## YOUR TASK
Copy the data below exactly, but not the pictures it contains.

## DATA EXCERPTS

===============

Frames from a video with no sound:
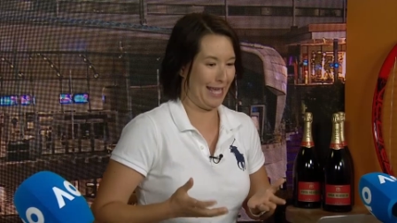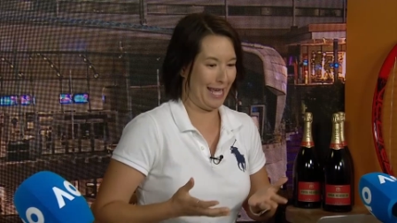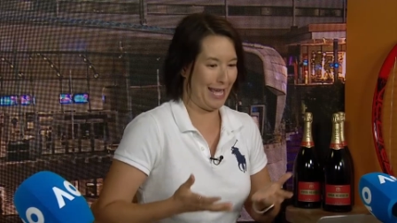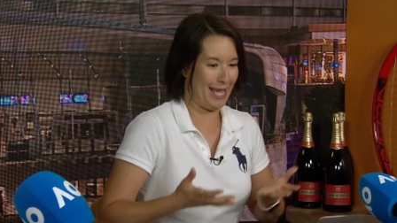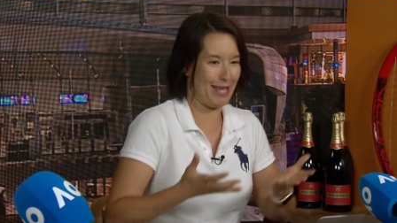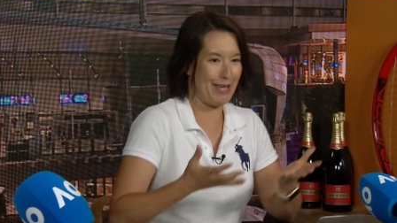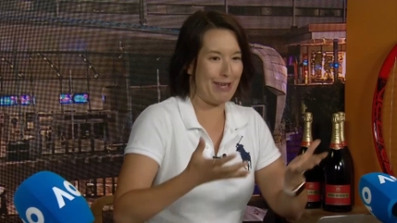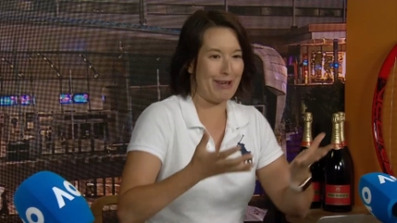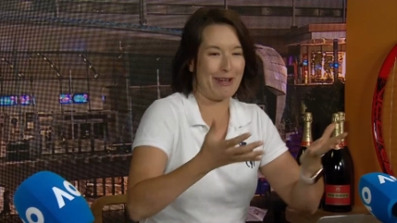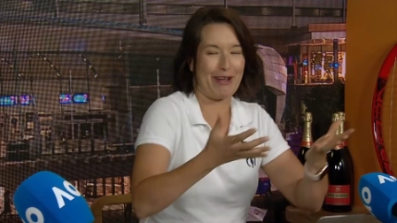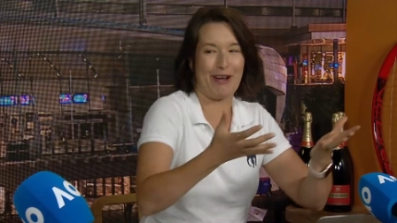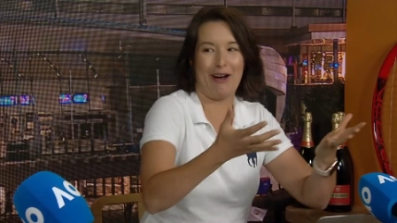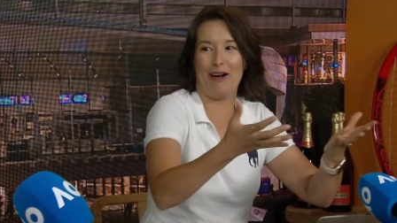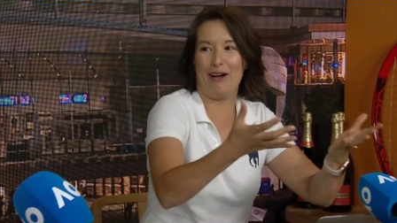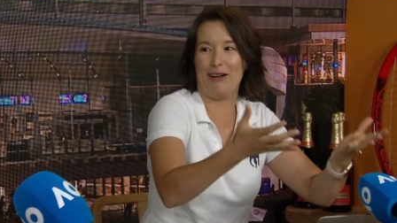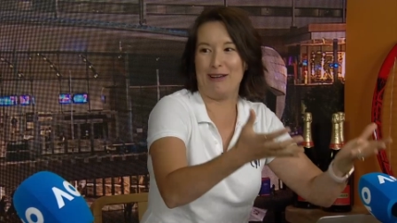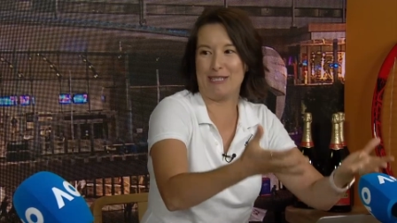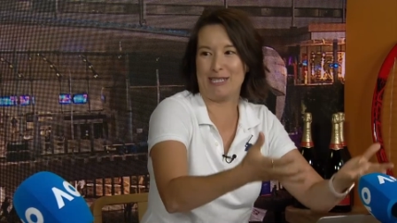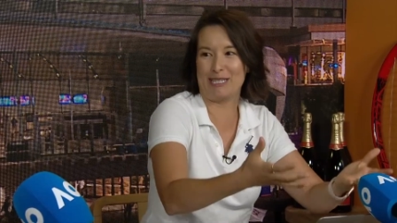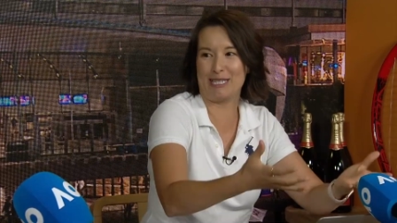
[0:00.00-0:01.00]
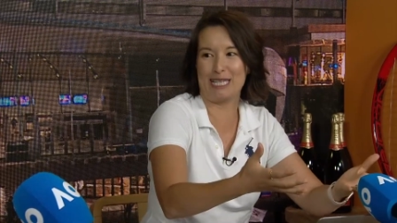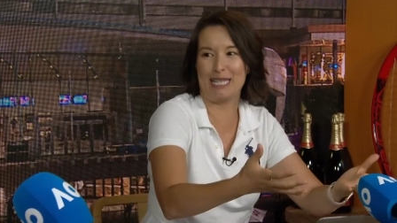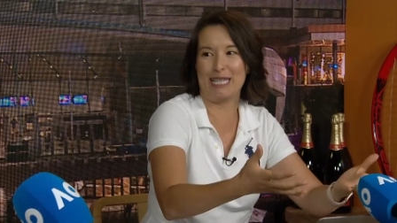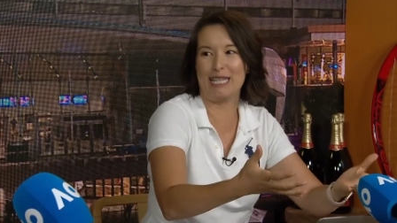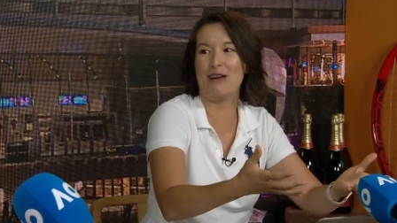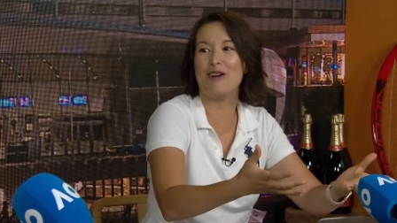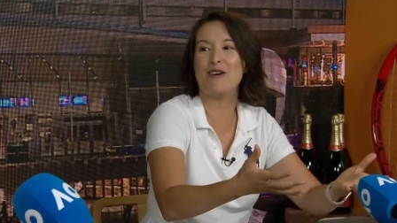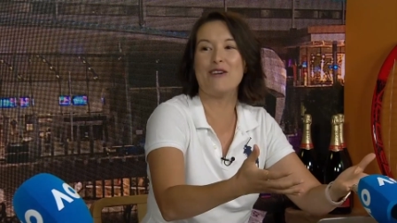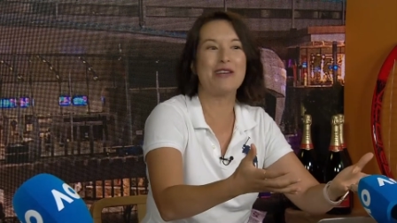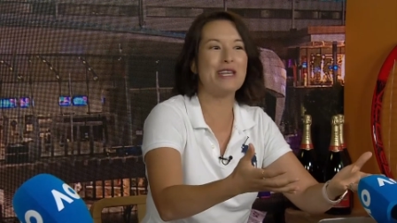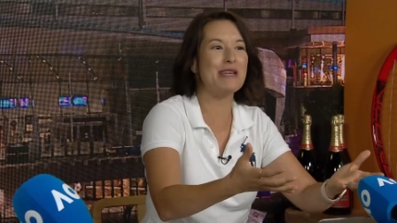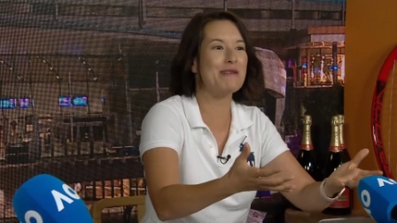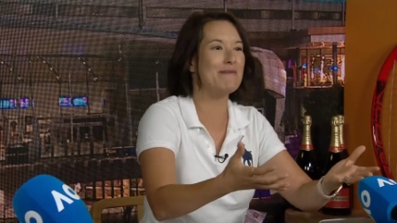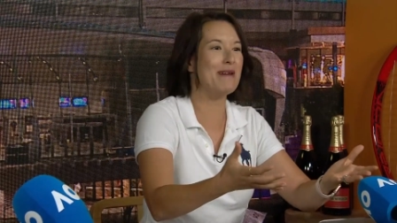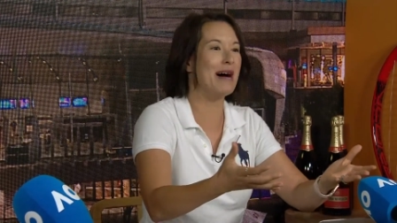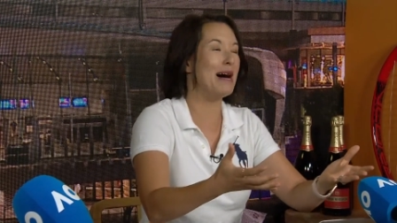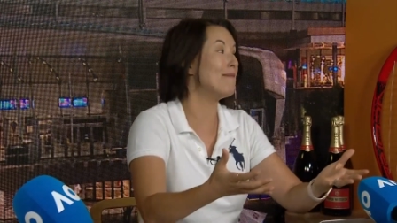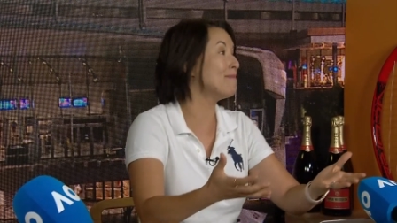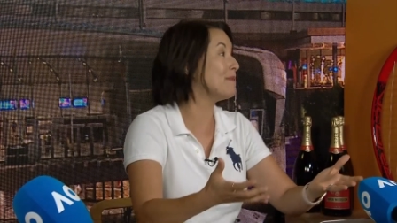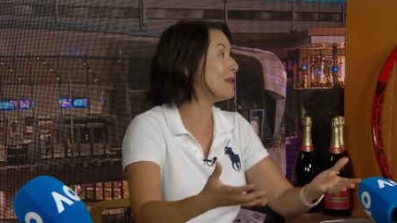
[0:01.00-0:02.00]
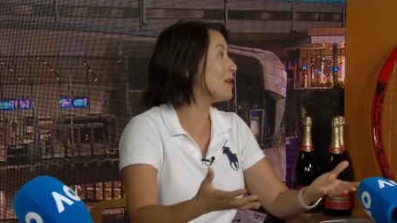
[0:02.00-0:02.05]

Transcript: here you go, just load him up,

===============

## EXERCISE RESPONSE
Frames from a video with no sound:
[0:00.00-0:01.00]
[0:01.00-0:02.00]
[0:02.00-0:02.05]

Transcript: here you go, just load him up,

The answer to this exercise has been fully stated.